The smell of chile wafted for years between the walls of my childhood home. My next-door neighbor, Ofelia Carrillo, had converted her large backyard into a chile factory. Day in and day out during the harvest season, women with greasy arms plastered with burnt, darkened chile skins—the pellejo—pulled fresh green chiles out of costales and dropped them into a huge vat of heated oil on a burner. The cooked chiles were removed from the giant oil pit, cooled, and then put into containers to be frozen. The large walk-in freezer in a nearby room had tubs of chile ready to be used in Ofelia’s popular restaurant, El Sombrero.

I have always loved the smell of roasting chile, and this factory suited me well. Sometimes, Ofelia would bring my mother chile fresh from the field, and my mother, Delfina, would grab one and bite into it. She liked her chile uncooked, raw.

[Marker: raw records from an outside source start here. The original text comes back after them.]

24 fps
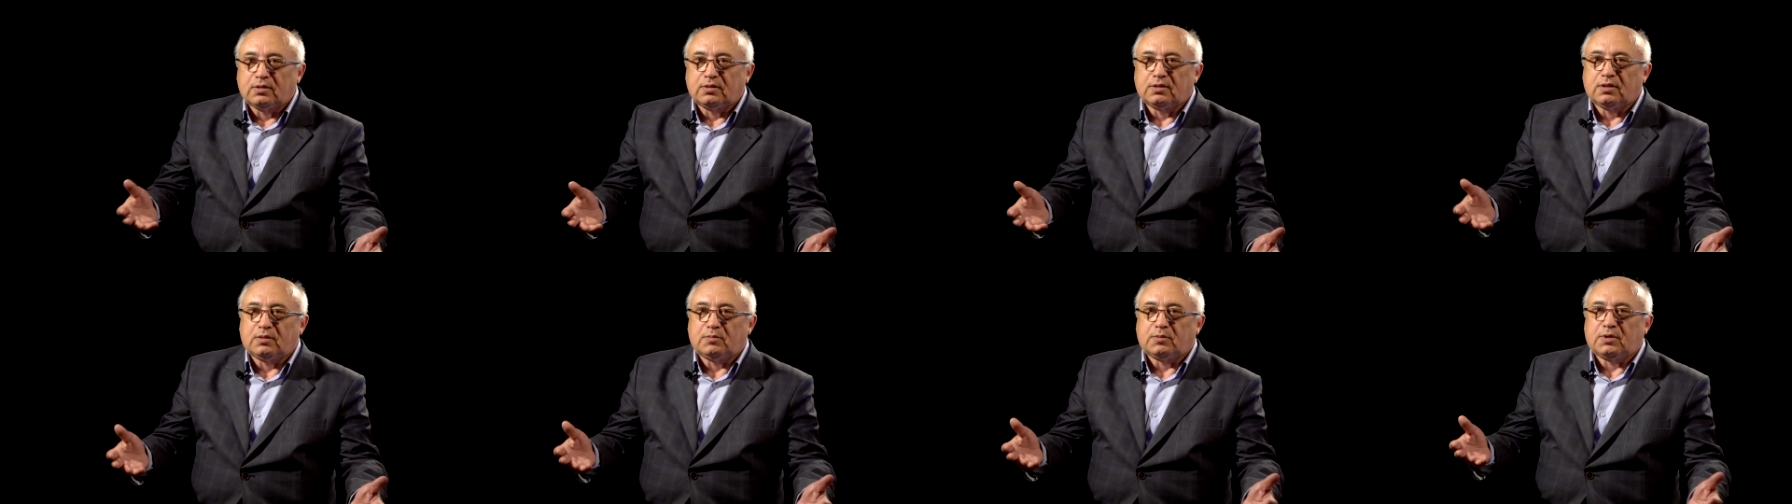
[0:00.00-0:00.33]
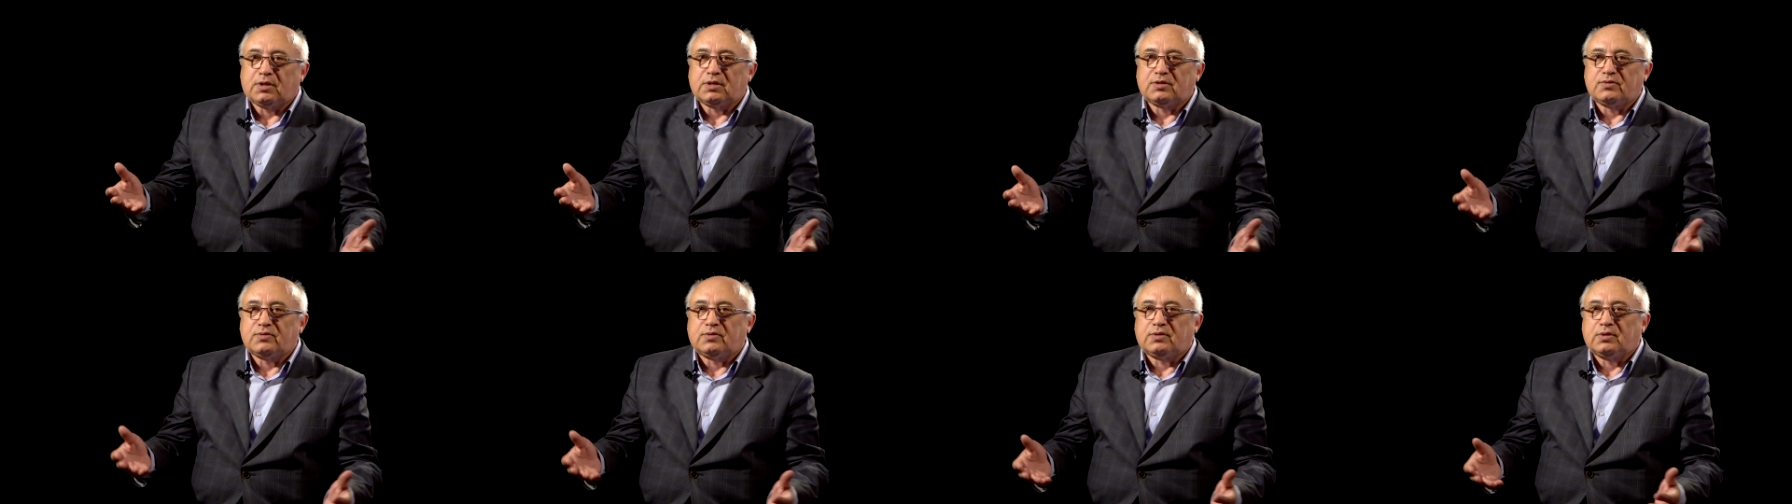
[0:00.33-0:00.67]
там
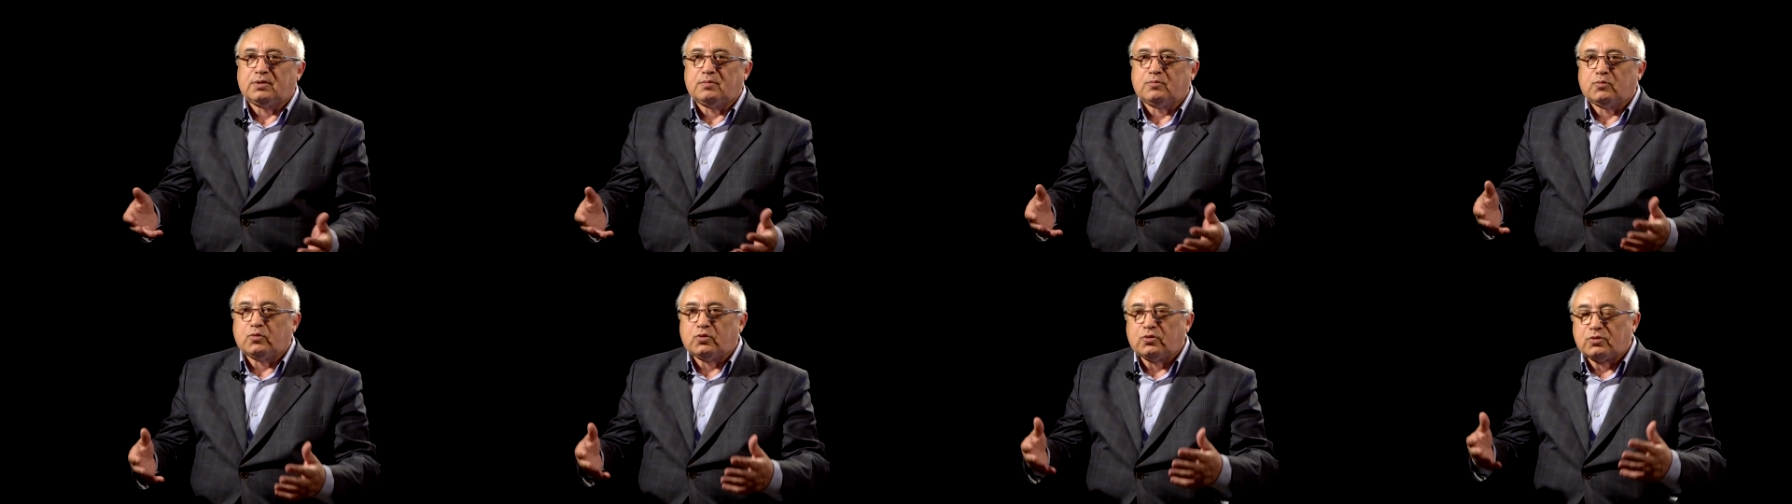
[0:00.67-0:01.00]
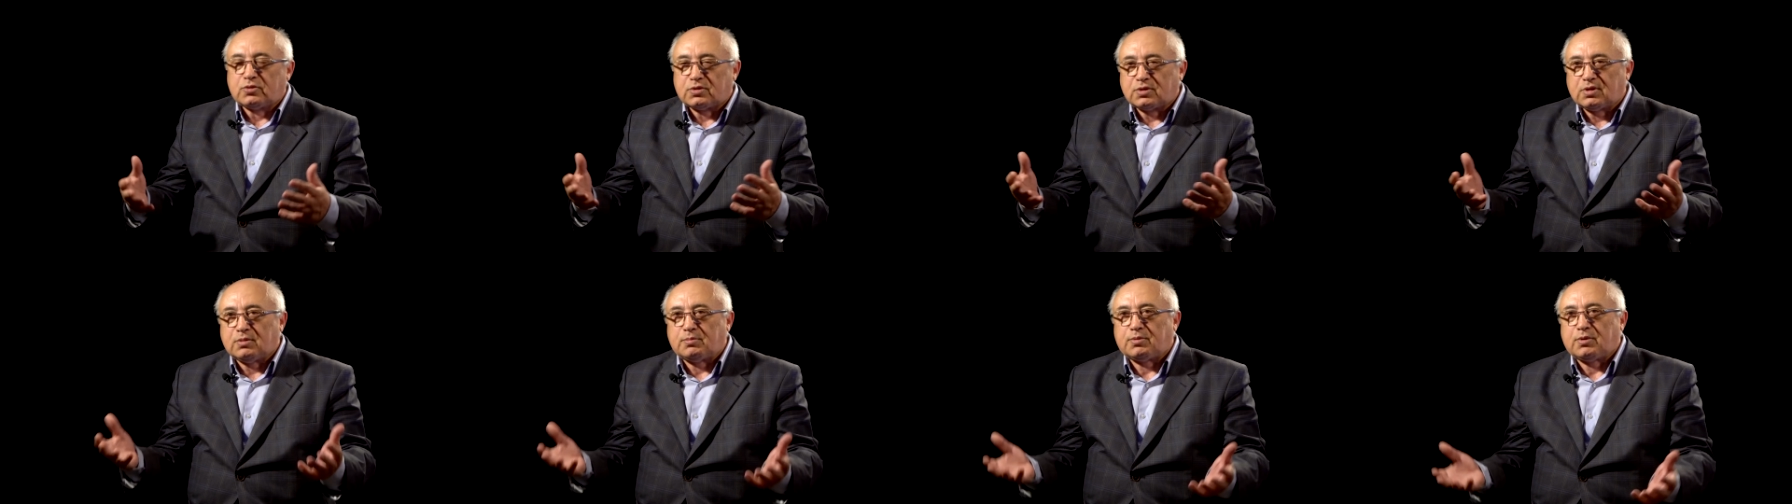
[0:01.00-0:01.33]
развитый
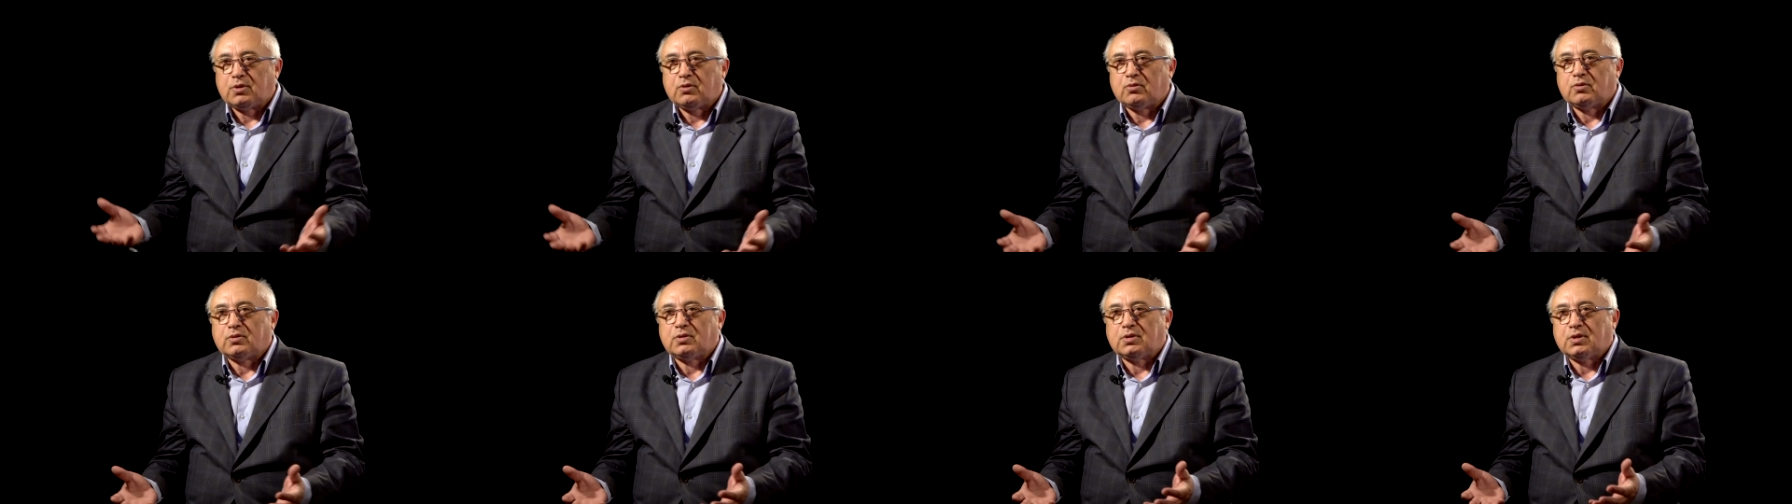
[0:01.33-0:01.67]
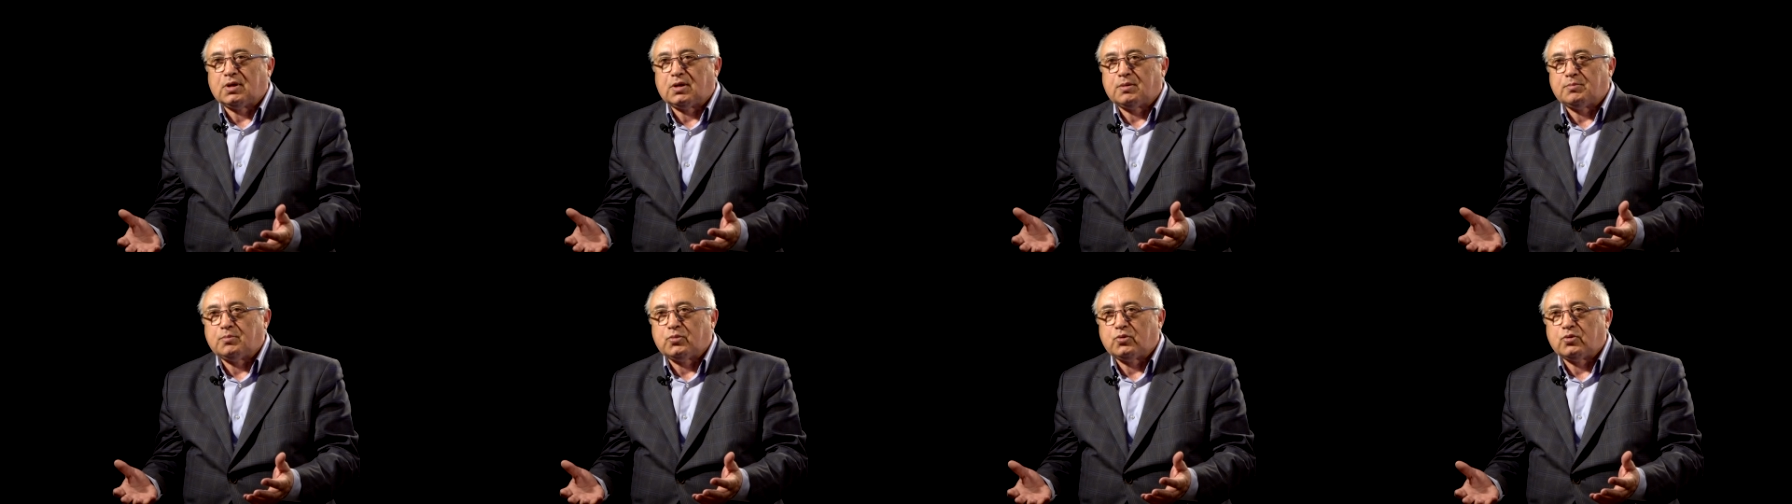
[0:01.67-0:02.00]
мозг,
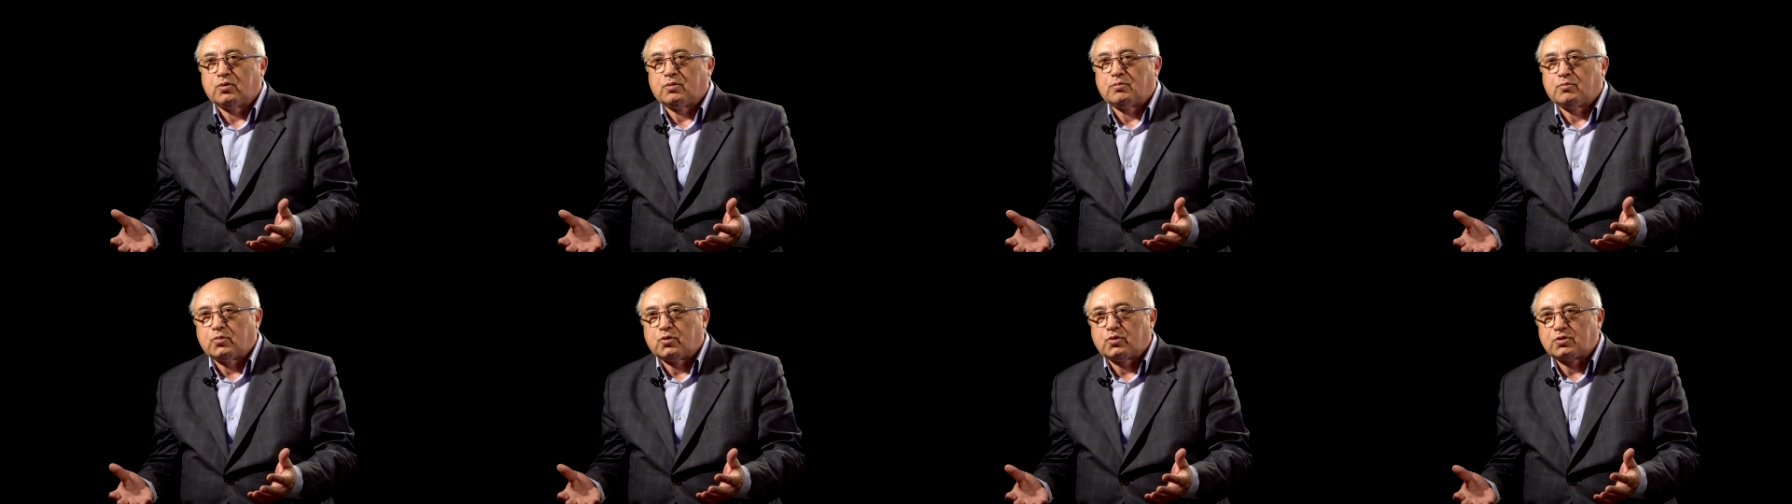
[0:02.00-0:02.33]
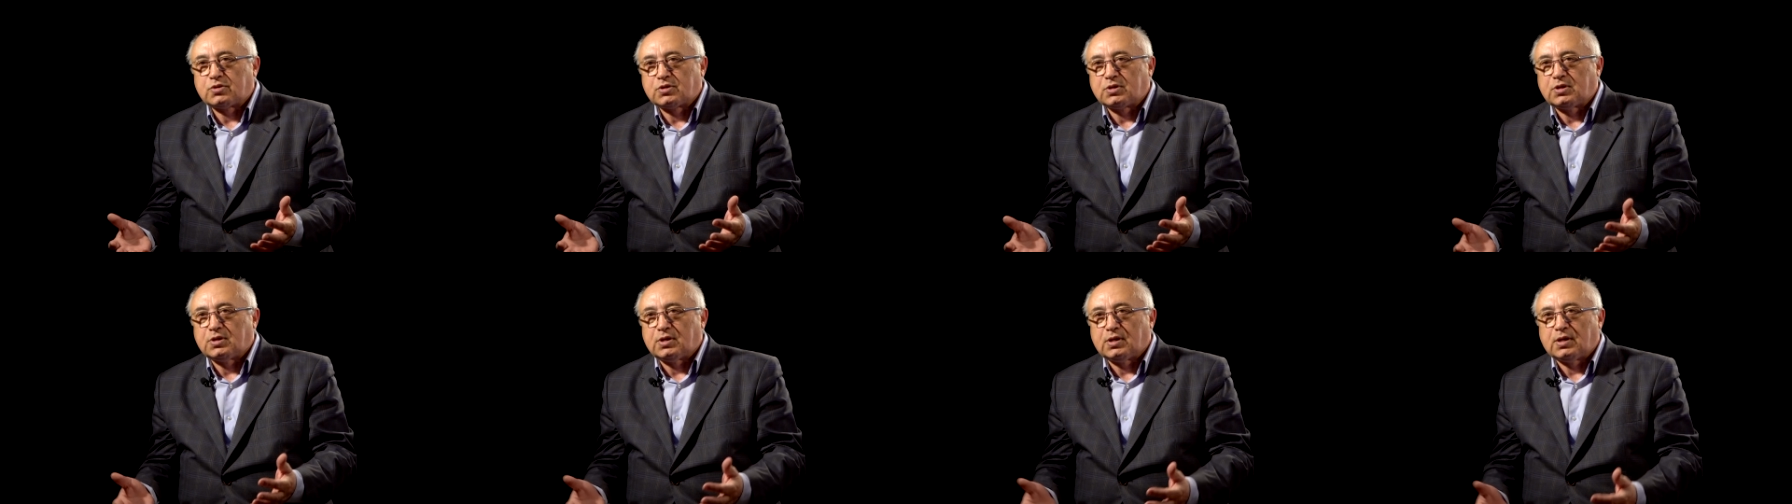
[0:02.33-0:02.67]
определенный объем
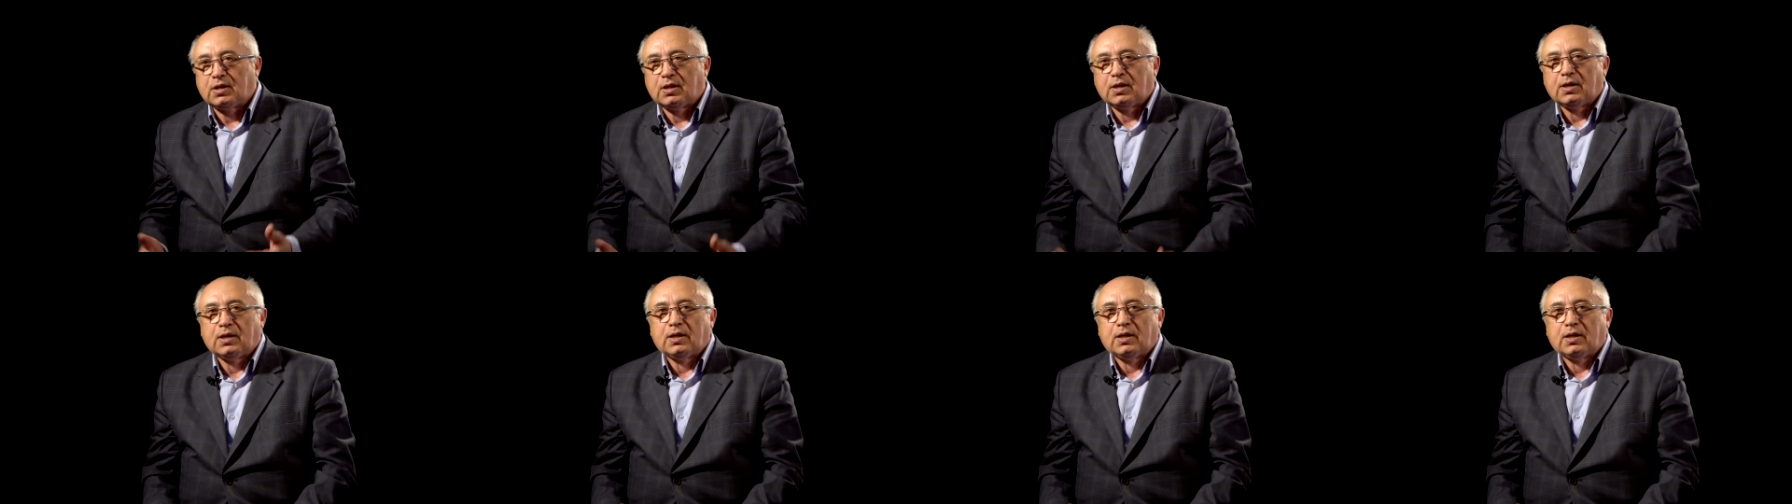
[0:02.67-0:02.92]
мозга –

Later, when my mother passed on and I bought the house from my sisters, Ofelia, now a dear friend, would invite me over to eat dinner with her in her lovely little yellow kitchen. Oftentimes, my husband and I would also join her for dinner at her restaurant. At that time, the restaurant was located behind the legendary Welcome Inn Bar. Ofelia was a great storyteller and regaled us with stories of her customers and how one Sunday afternoon she ran out of glasses and went next door to the bar to borrow some. The bar had topless dancers on Sunday afternoons and her descriptions were priceless. She remembered how the elder denizens found great delight in the mature dancers—the nearby younger pool players, not so much. Ofelia had a sense of humor, but she was also a shrewd and talented businesswoman. She guarded our neighborhood fiercely and would call out to strangers, “Who are you? You’re a stranger. Now move along, you don’t belong in this neighborhood.” 

I miss the chile factory next door.

Several blocks from our house was Memorial General Hospital. McBride Hospital, its former incarnation, was located on the same site before it was razed. The new hospital was built in 1947, shortly before my birth, but my mother felt it wasn’t up to her standards, so I was born at home. McBride Hospital was where Dr. Fabián García, the father of New Mexico chile, bedridden and sick with Parkinson’s disease, died. My mother used to talk about him all the time. They were friends, and she used to go visit him often in the hospital. She said few people went to see him there. He died August 9, 1948, six days before I was born.   

My chile world includes Amador Street, named for the illustrious and prominent New Mexico family. Don Fabián García was married to Julieta Amador, but she died early, as did their infant son. Just before you get to Compress Street, and in the shadow of the giant cotton gin, was the packing shed of the Nakayama Farms. A shed-like structure is still there, reminding me of my frequent visits to Mrs. Tome Nakayama, who was always working, bending, lifting, and hauling costales of their farm produce: melons, onions, chile.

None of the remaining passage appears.